*** Opening of Supplied records ***
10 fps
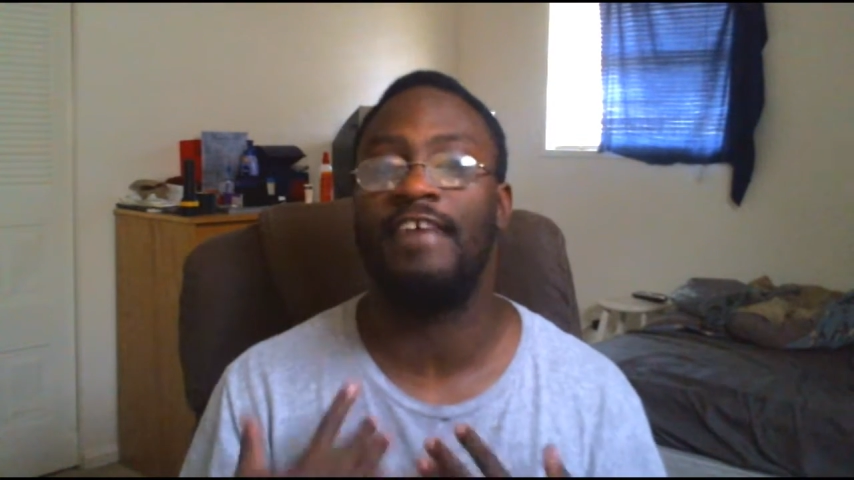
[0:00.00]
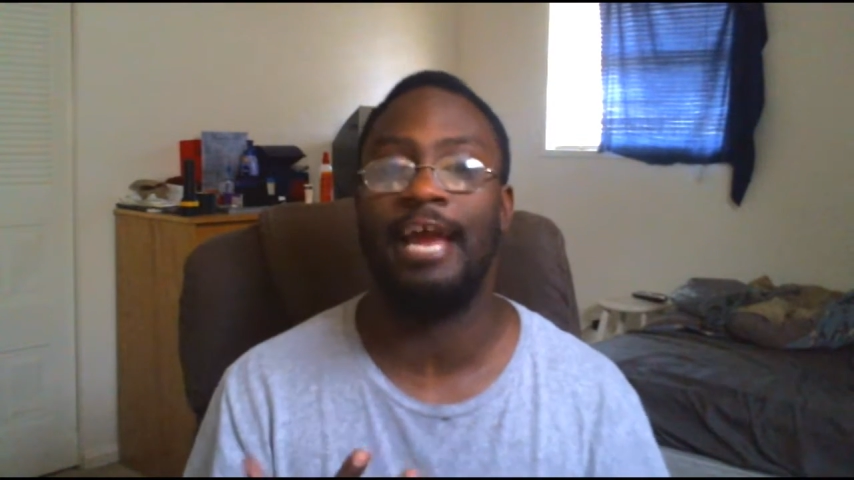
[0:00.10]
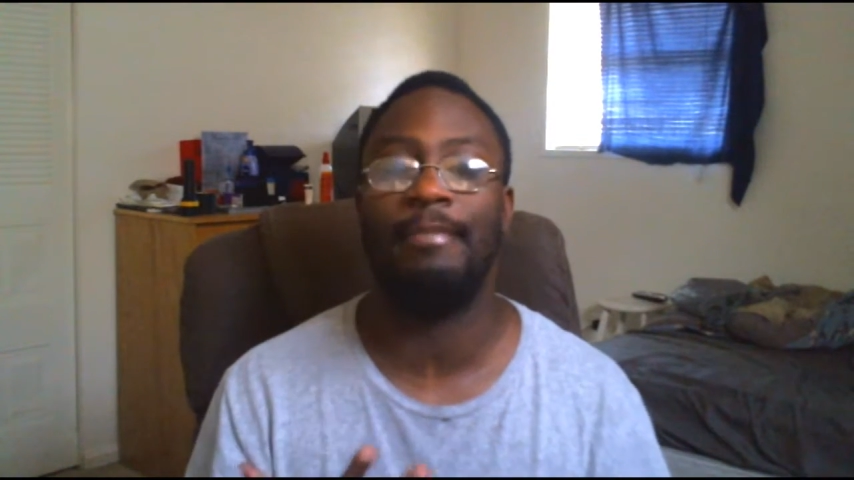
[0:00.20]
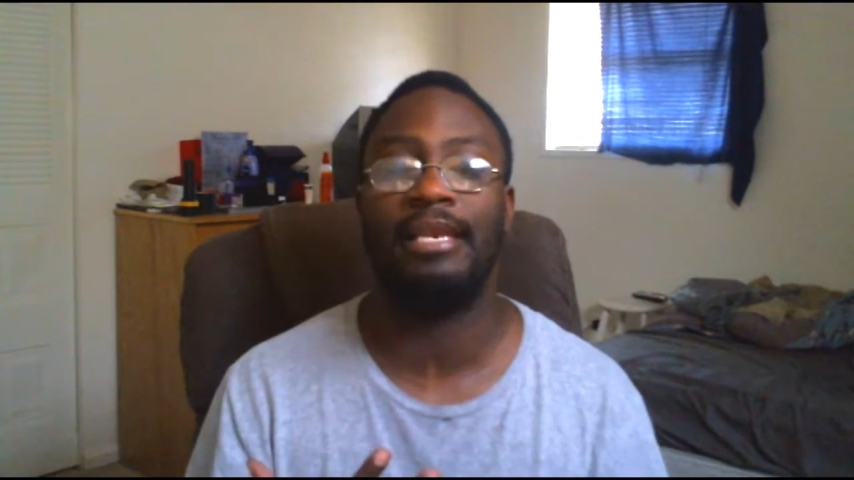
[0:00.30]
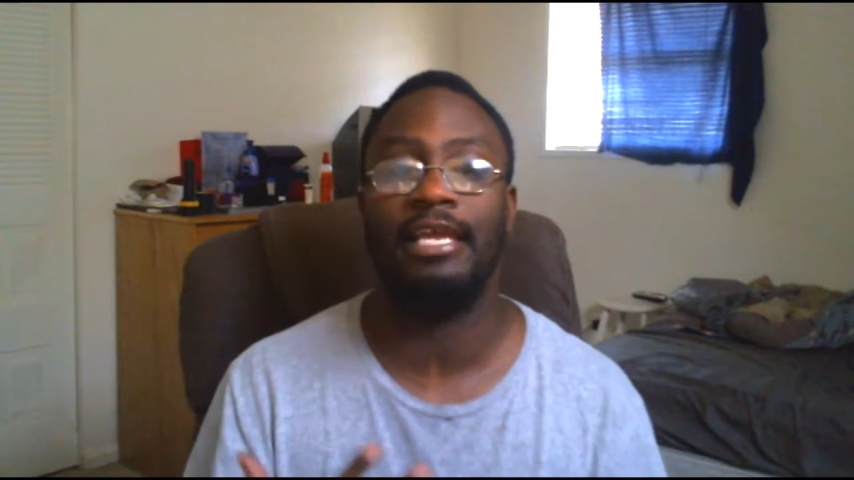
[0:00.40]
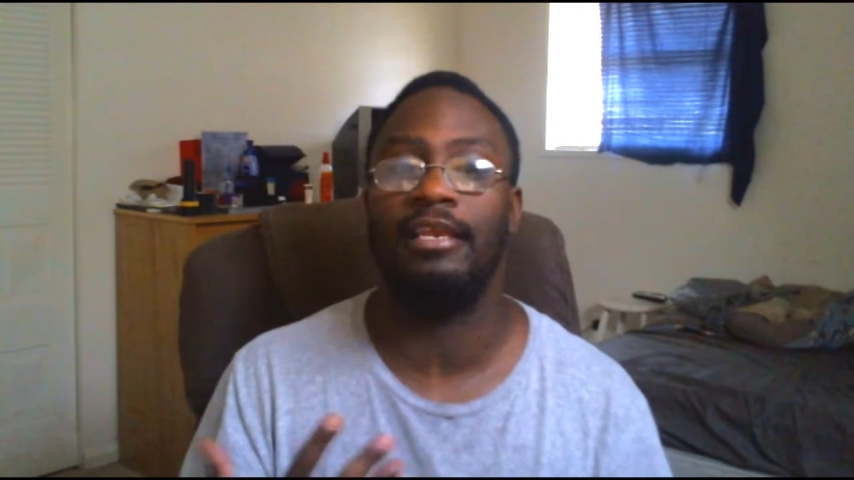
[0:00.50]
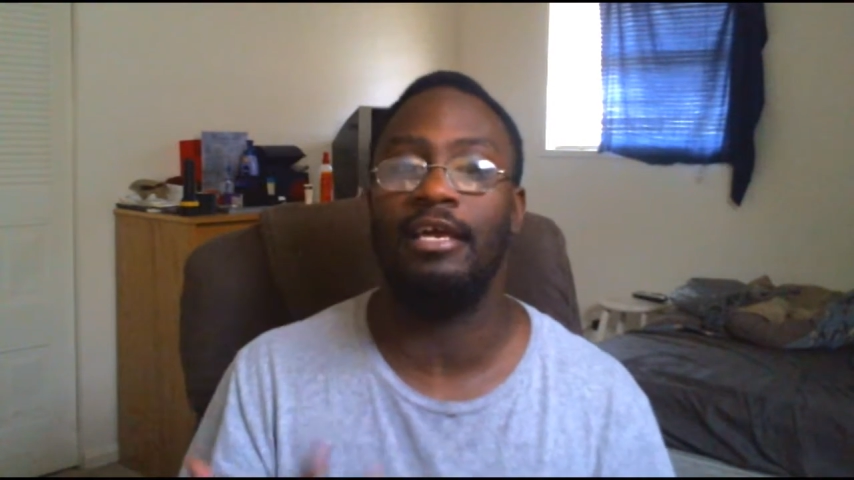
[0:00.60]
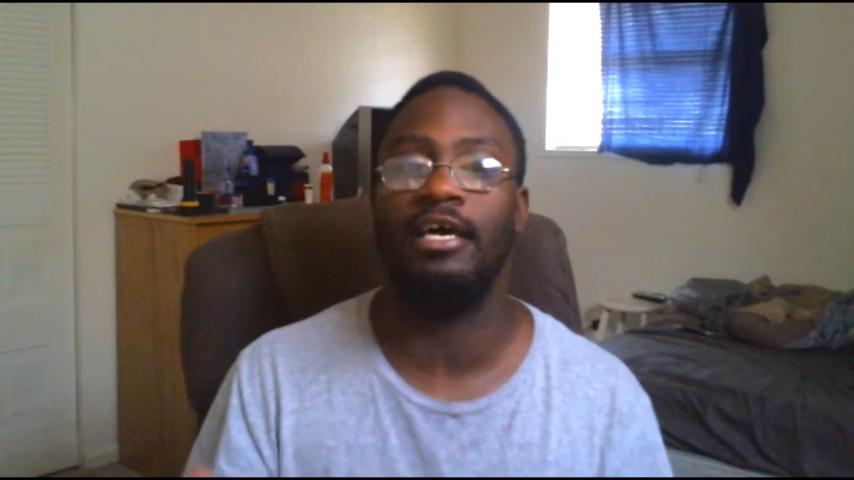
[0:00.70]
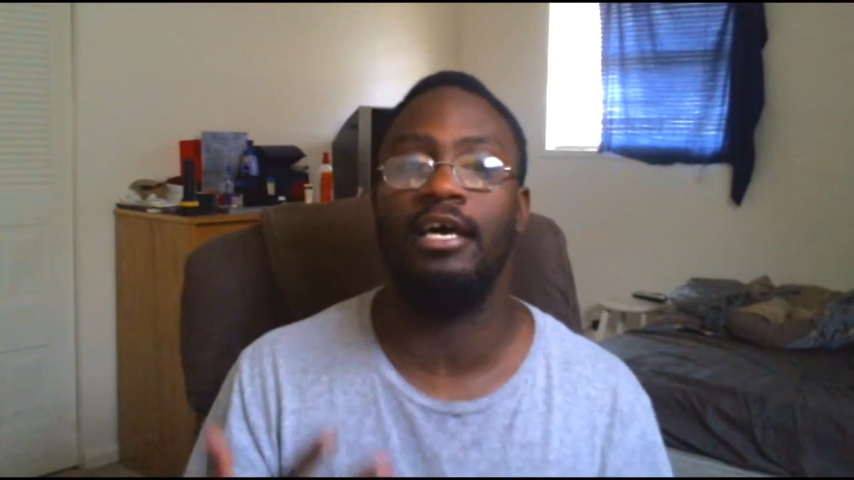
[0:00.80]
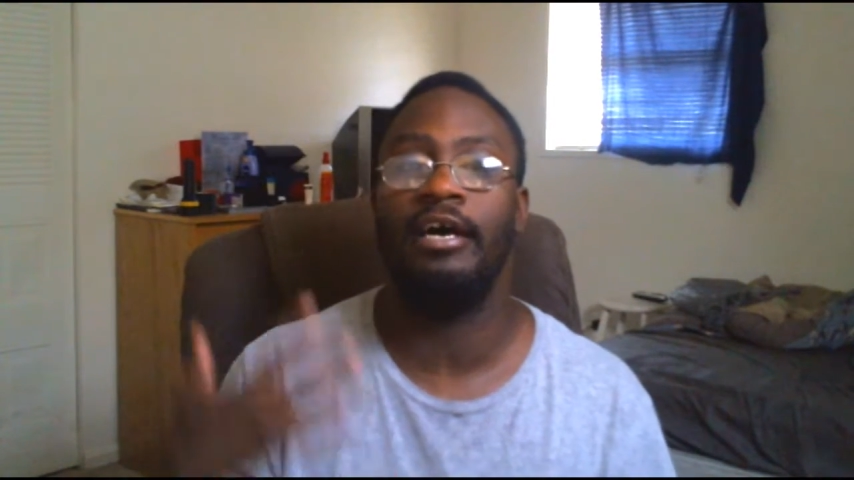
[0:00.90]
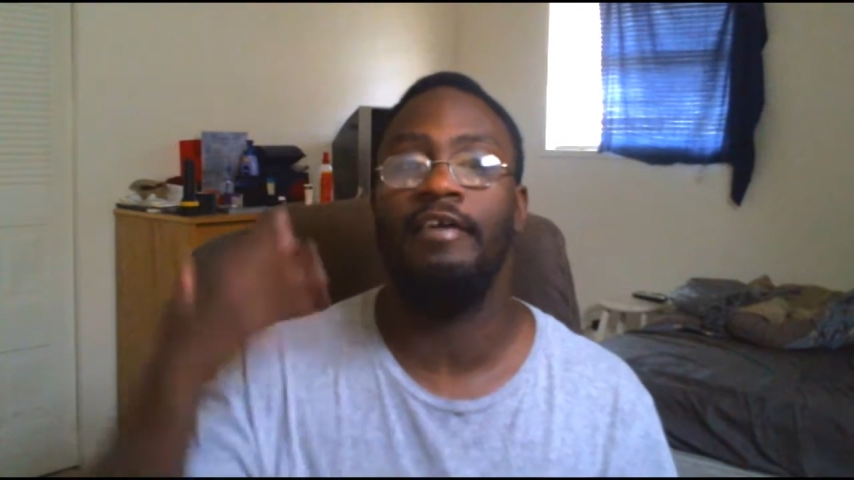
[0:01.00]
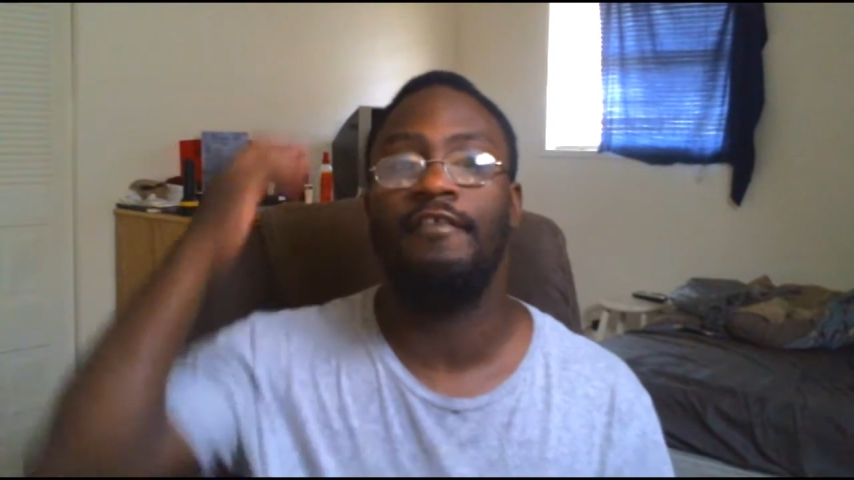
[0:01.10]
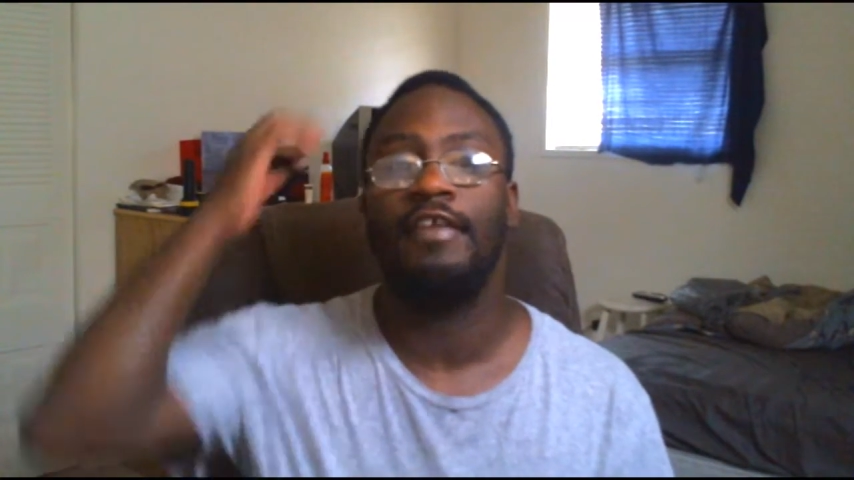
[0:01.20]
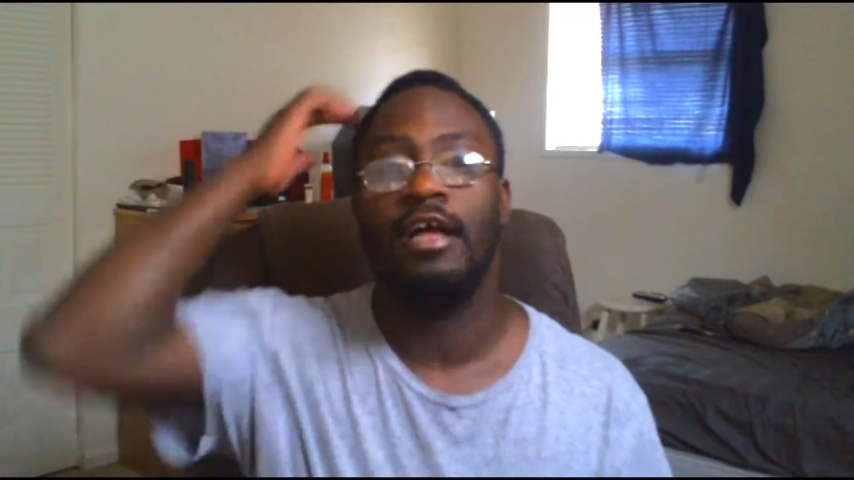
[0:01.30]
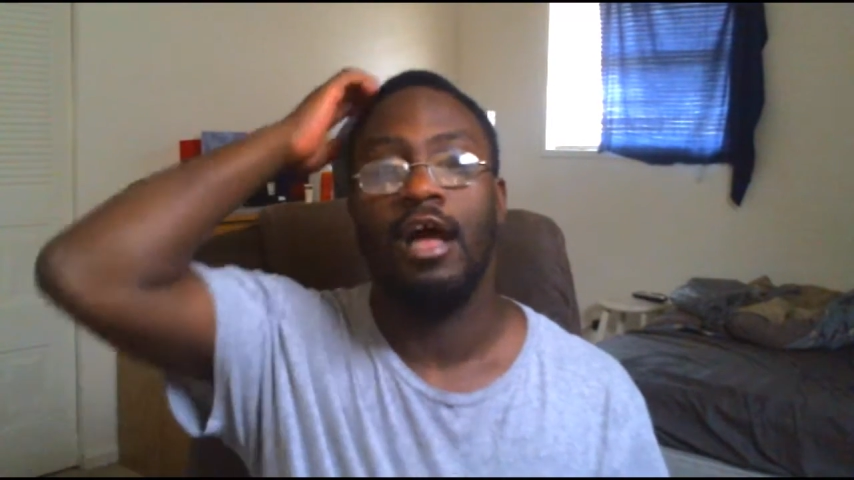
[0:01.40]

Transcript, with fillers: family, love,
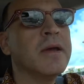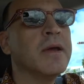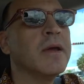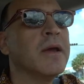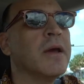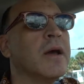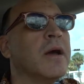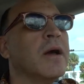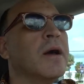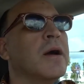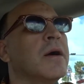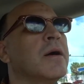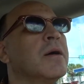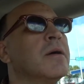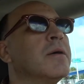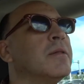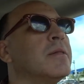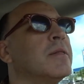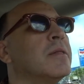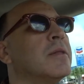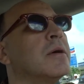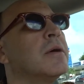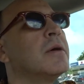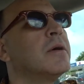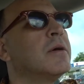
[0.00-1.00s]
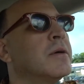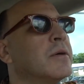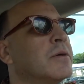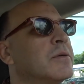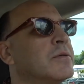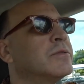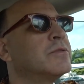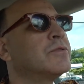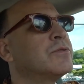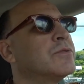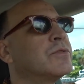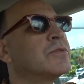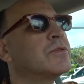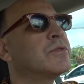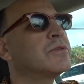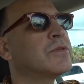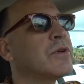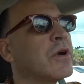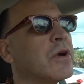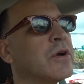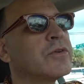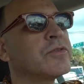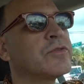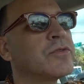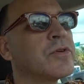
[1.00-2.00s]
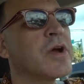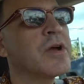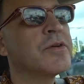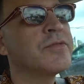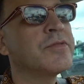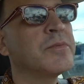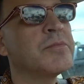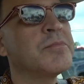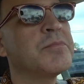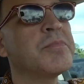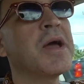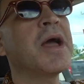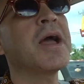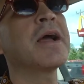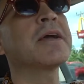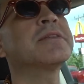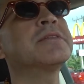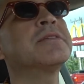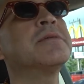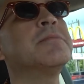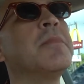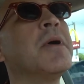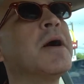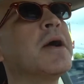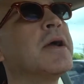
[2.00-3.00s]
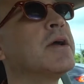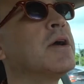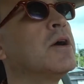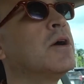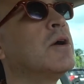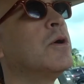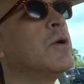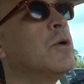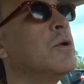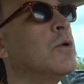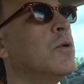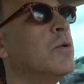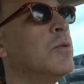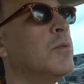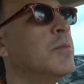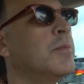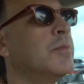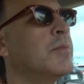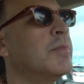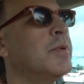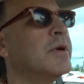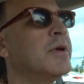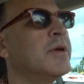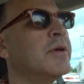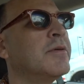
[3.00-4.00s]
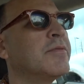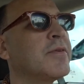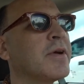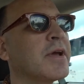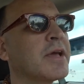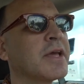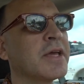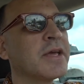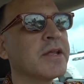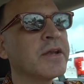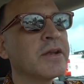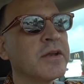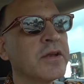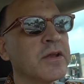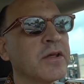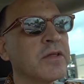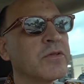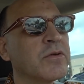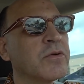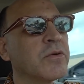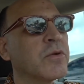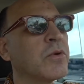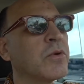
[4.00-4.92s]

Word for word: I'll uh, start driving back to my home. If I get another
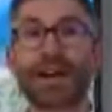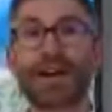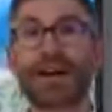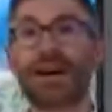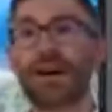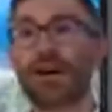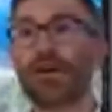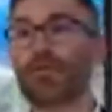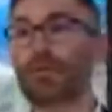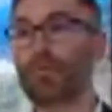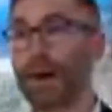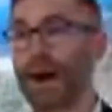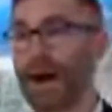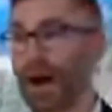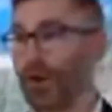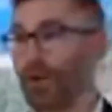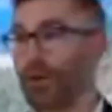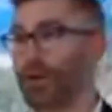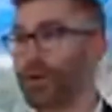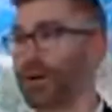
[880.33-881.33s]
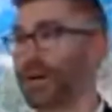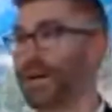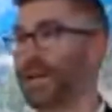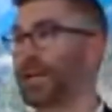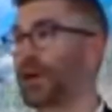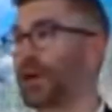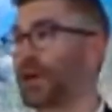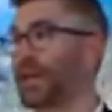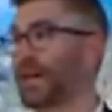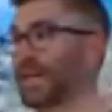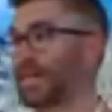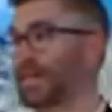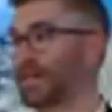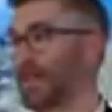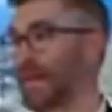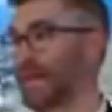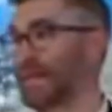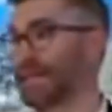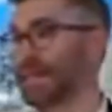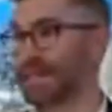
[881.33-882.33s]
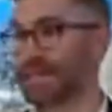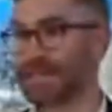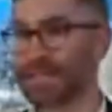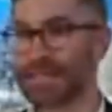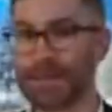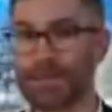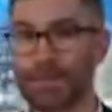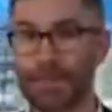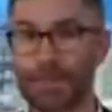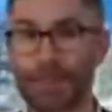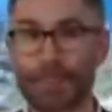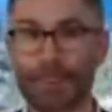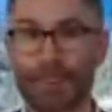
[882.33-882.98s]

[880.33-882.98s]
of power in online spaces.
*** Close of Supplied records ***
Print the records verbatim, without pictures.

10 fps
[0:00.00]
[0:00.10]
[0:00.20]
[0:00.30]
[0:00.40]
[0:00.50]
[0:00.60]
[0:00.70]
[0:00.80]
[0:00.90]
[0:01.00]
[0:01.10]
[0:01.20]
[0:01.30]
[0:01.40]

Transcript, with fillers: family, love,
[0.00-1.00s]
[1.00-2.00s]
[2.00-3.00s]
[3.00-4.00s]
[4.00-4.92s]

Word for word: I'll uh, start driving back to my home. If I get another
[880.33-881.33s]
[881.33-882.33s]
[882.33-882.98s]

[880.33-882.98s]
of power in online spaces.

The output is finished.